I had pretty low recall for dot index on my data. Then I decided to test the lastfm benchmark manually.
Then I realized that this benchmark is actually for an angular index with manually computed 65th component -- sqrt(max_norm^2 - ||x||^2).
I've reproduced results for an angular index, but for a dot index (with the 65th being deleted) recall was again pretty low!
There's the notebook with calculations.
What's going on in the notebook:
- Calculate exact dot products using brute force, then calculate top candidates
- Construct an angular index with the additional component sqrt(max_norm^2 - ||x||^2), compute recalls for various search_k's
- Construct a dot index without the additional component sqrt(max_norm^2 - ||x||^2), again compute recalls for various search_k's
The results are as follows (10 trees):
search_k | 1000 | 10000 | 50000 |
---|---|---|---|
Angular index recall (65 components) | 0.563 | 0.736 | 0.783 |
Dot index recall (64 components) | 0.003 | 0.034 | 0.175 |
But, as I understand, results should be at least comparable.
May there be a bug?
If my results are correct, I would be glad to contribute with some fixes. However, by now I don't see what can be wrong in the source code of dot index.
Some thoughts:
- This is a bit strange that
two_means
doesn't usedot_factor
at all. I don't know if it is intended to be so, but it seems to me thatdot_factor
should be involved into computations in the same way as any other component innode->v
. At least this would be equivalent to adding the extra component and then just runnning angular.

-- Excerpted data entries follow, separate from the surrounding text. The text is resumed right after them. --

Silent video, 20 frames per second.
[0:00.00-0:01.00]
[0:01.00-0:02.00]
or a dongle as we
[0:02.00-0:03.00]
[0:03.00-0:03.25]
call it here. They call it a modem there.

So, DotProduct class should probably use it's own version oftwo_means
which takes an extra component into account. - The same is about the
distance
method. It should add extra components into dot calculation. - Dot tests seem to be weak, in my opinion. I would add some accuracy tests for dot index in PR.

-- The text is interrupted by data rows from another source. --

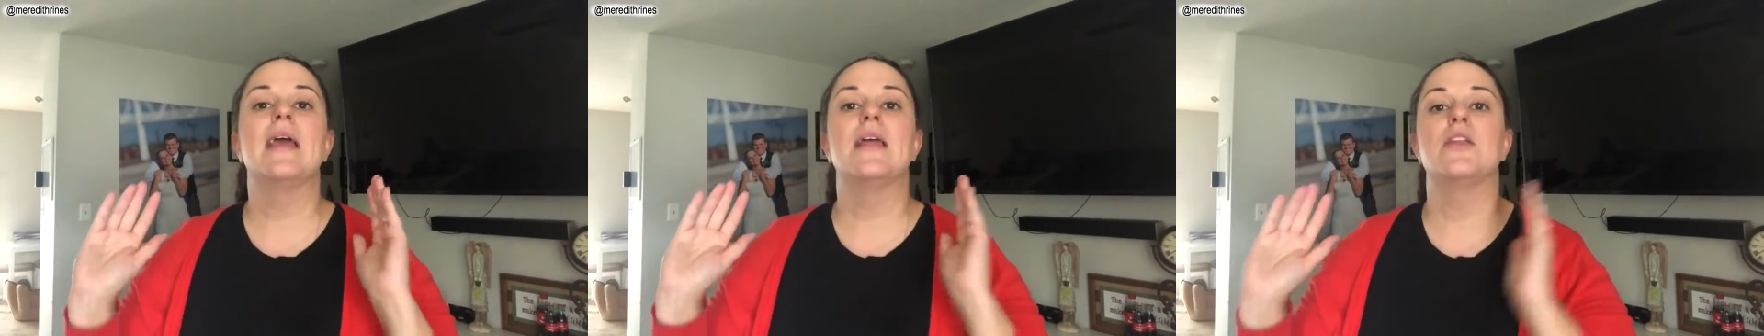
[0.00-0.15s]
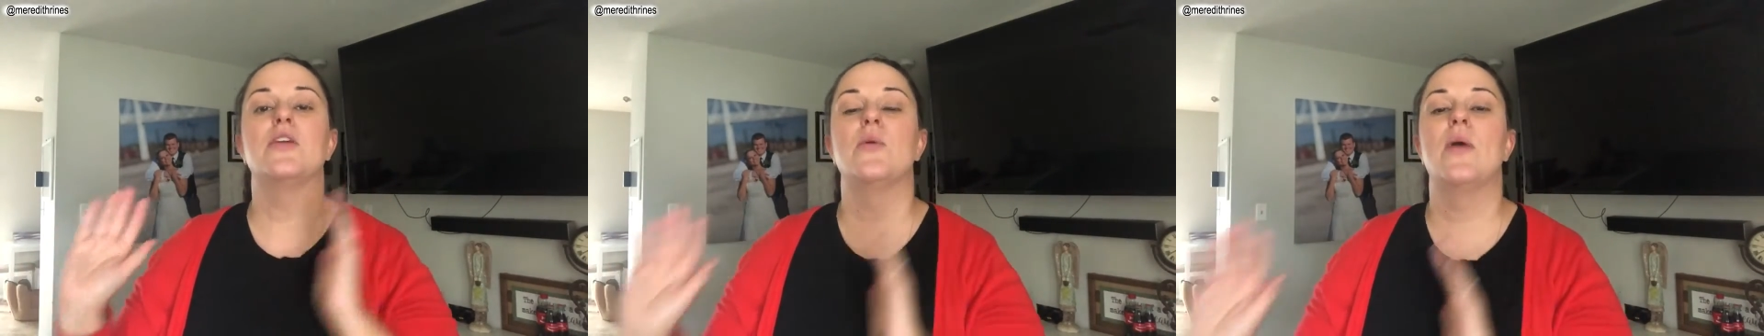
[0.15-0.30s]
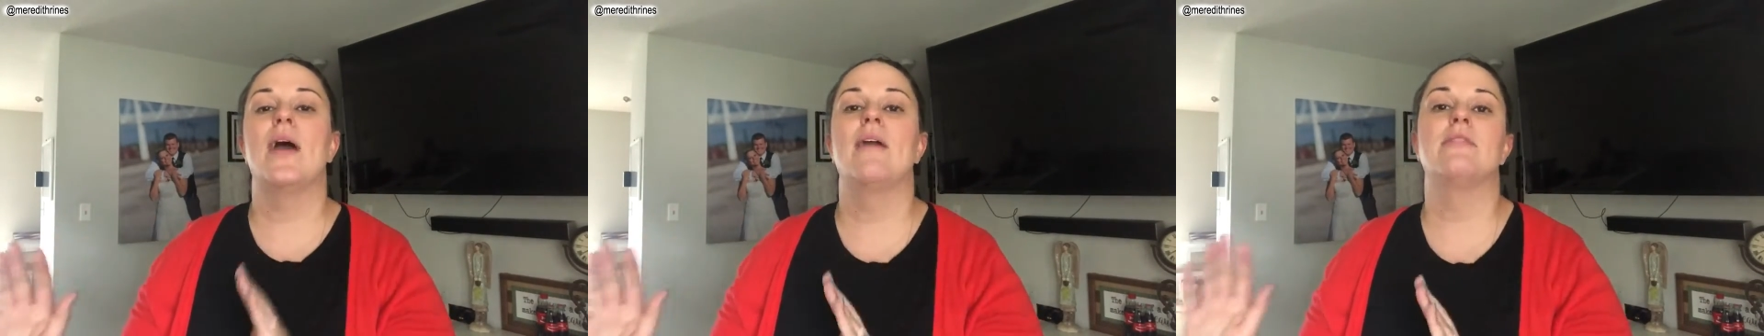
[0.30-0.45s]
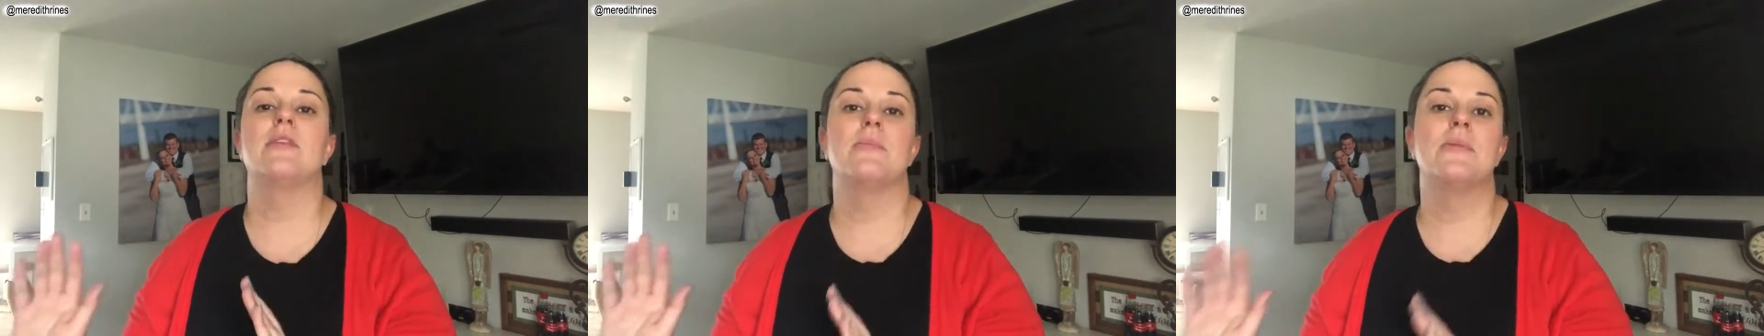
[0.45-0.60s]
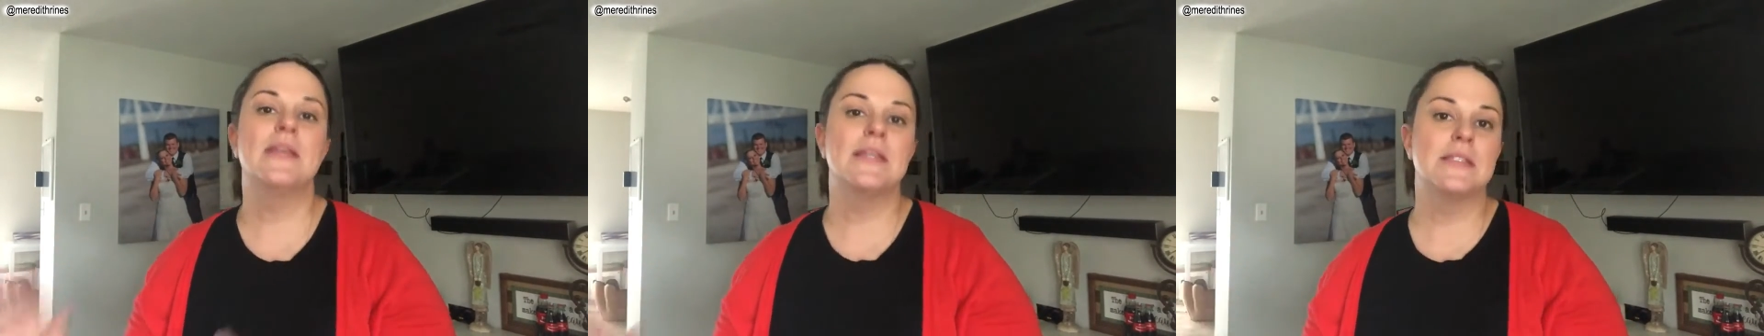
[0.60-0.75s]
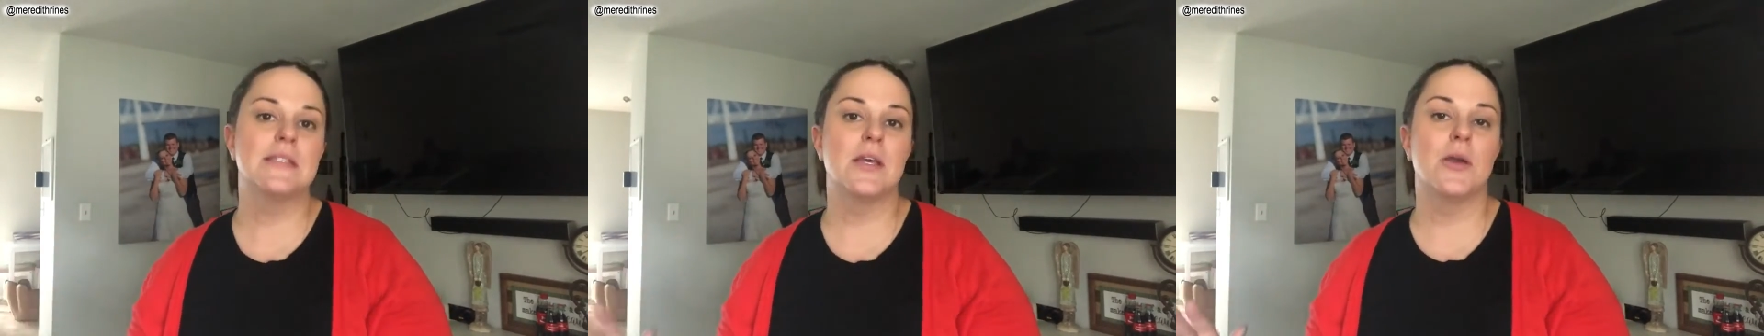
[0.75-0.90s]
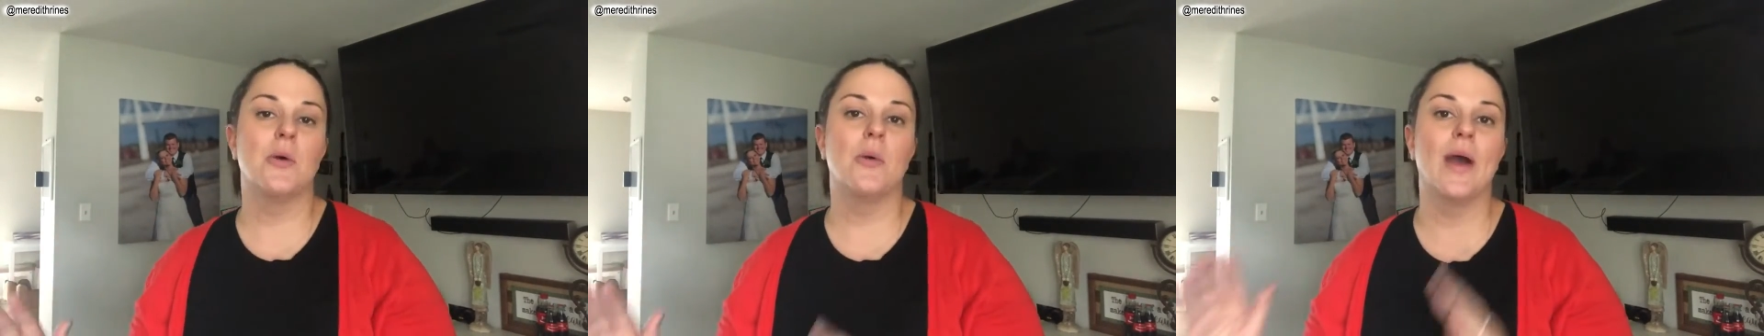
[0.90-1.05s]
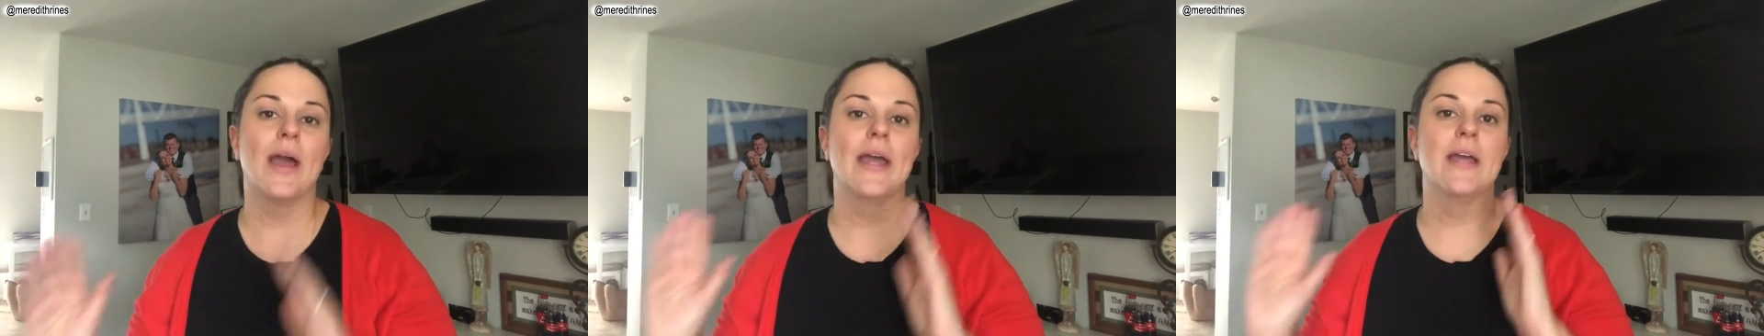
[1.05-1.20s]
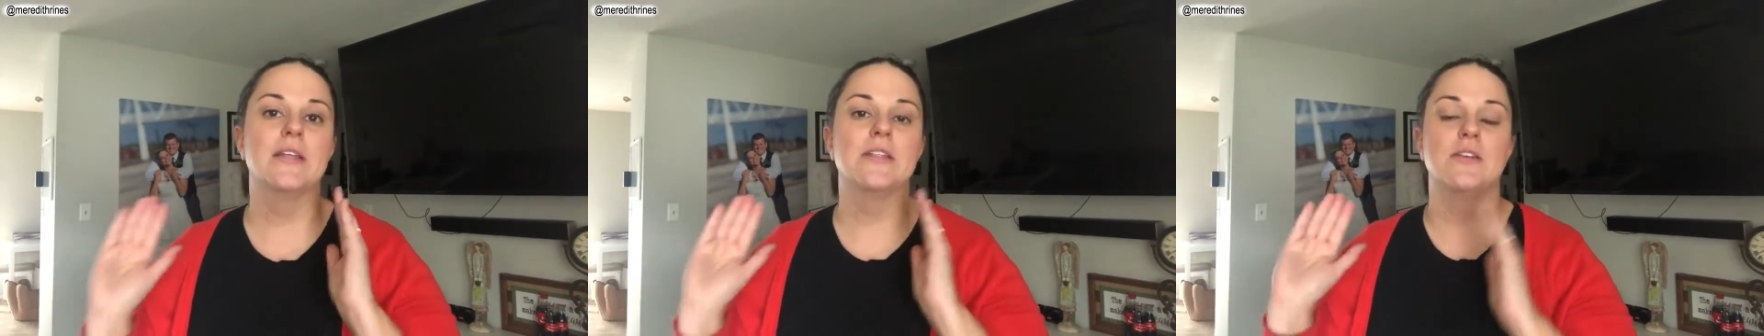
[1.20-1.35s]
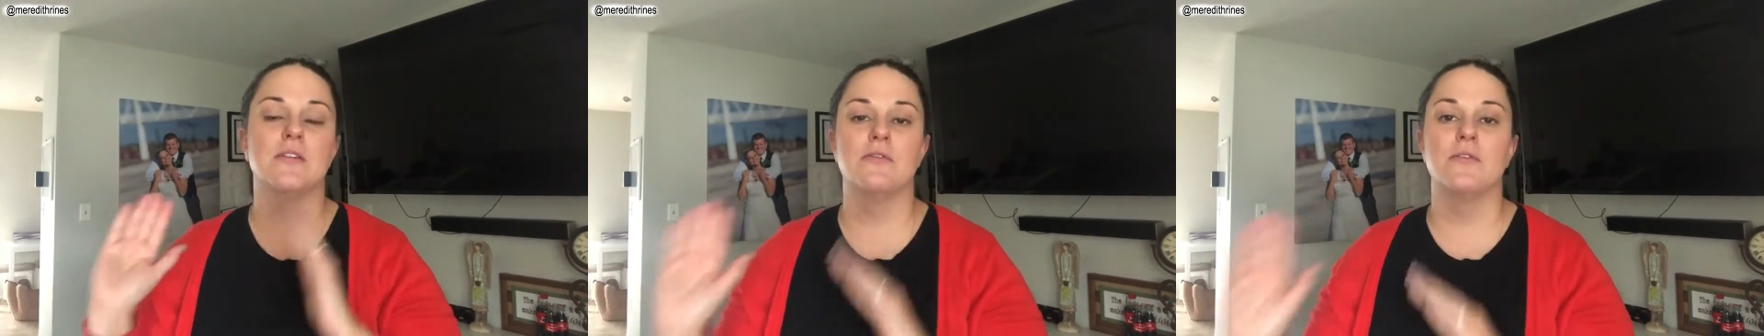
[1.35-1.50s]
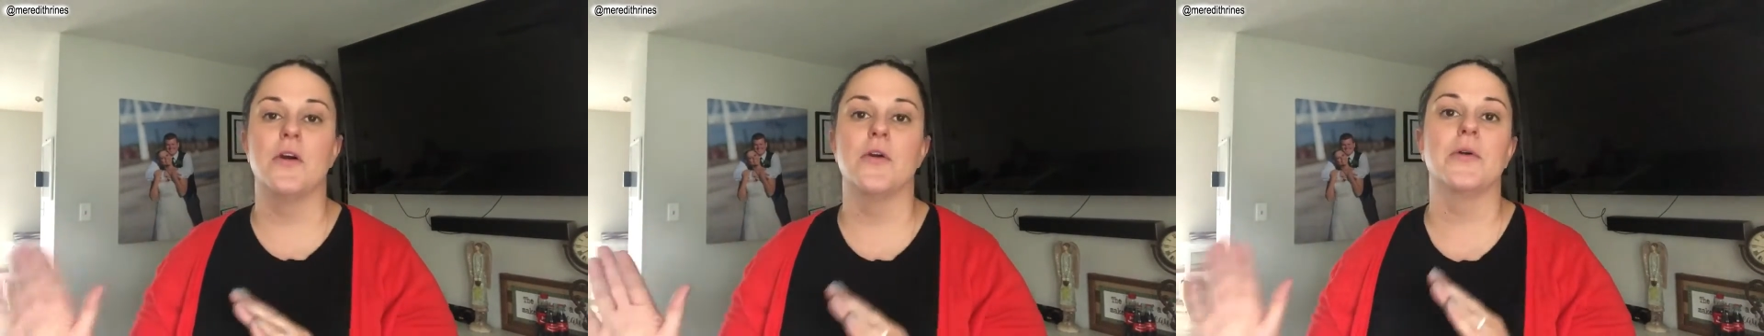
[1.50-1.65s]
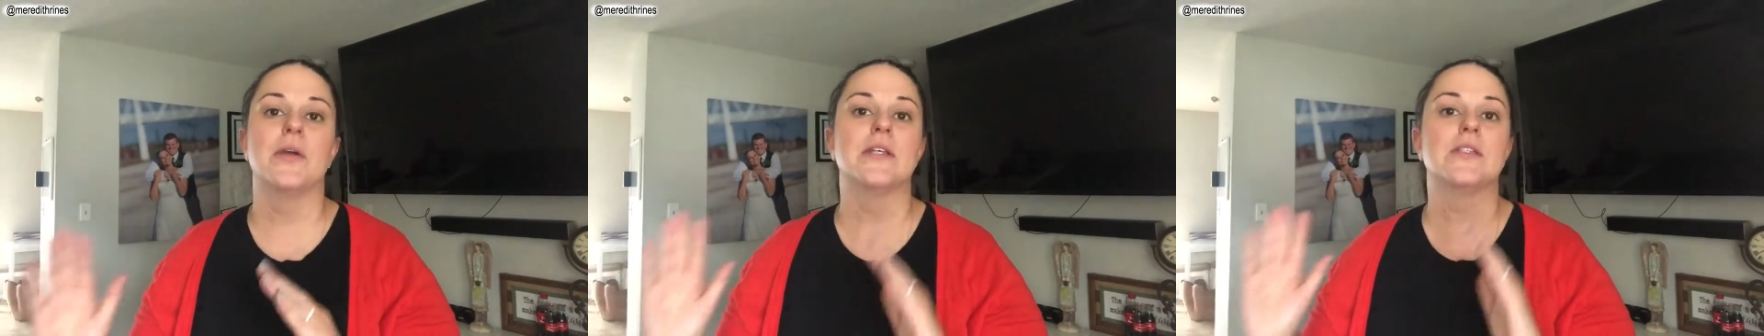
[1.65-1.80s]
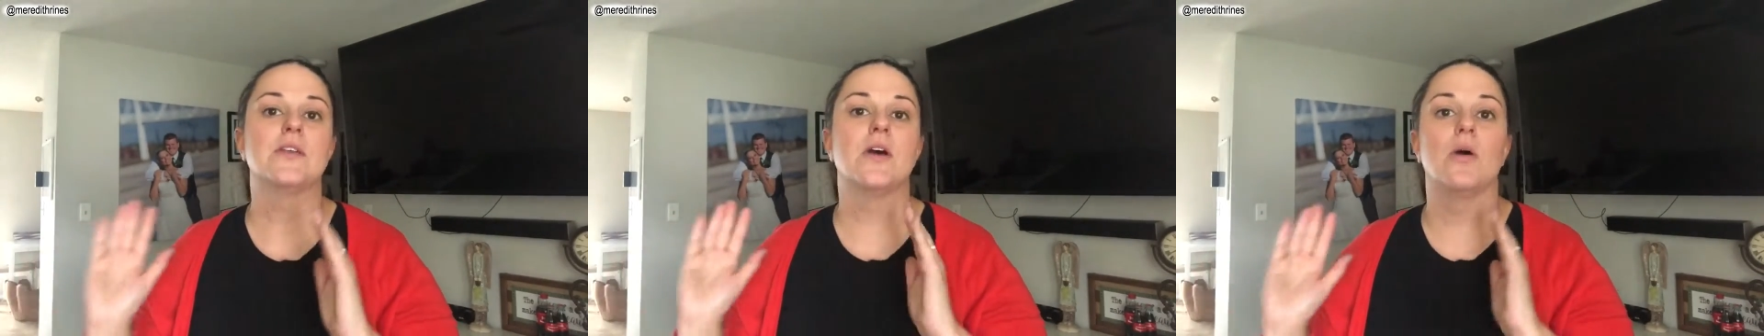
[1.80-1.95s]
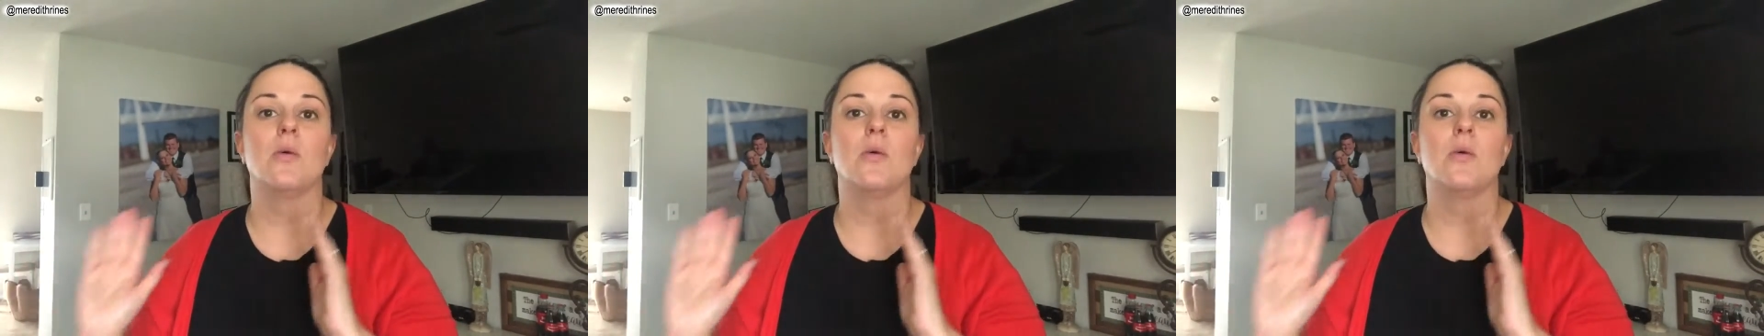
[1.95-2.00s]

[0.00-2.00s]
and you have the peace and quiet to focus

- Also, please, can someone explain why there is dot_product^2 term here in
margin
?
As I see it, we have a tree node with a plane defined by vector (n_1, ..., n_f, dot_factor) and a query vector q = (q_1, ..., q_f, 0), therefore margin based on them is just a dot product of first f components of them, isn't it?
However, removing the dot_factor^2 term hurts the performance.
I managed to improve recall a bit by adding usage of dot_factor
in the methods mentioned above. However it is still lower than angular index recall.
Results for dot fixes for now:
search_k | 1000 | 10000 | 50000 |
---|---|---|---|
master version | 0.003 | 0.034 | 0.175 |
Use dot_factor in two_means and distance |
0.032 | 0.367 | 0.757 |
Use dot_factor in two_means and distance , remove dot_factor ^2 from margin |
0.006 | 0.054 | 0.249 |
Will try to dig a bit more and make a PR.
After a little break I've finally fixed this. I've achieved [0.514, 0.692, 0.75] recall for dot index.
PR is coming.
UPD: Closed the issue by mistake.
Awesome, glad we were able to close this out! Sorry it took forever for me to review.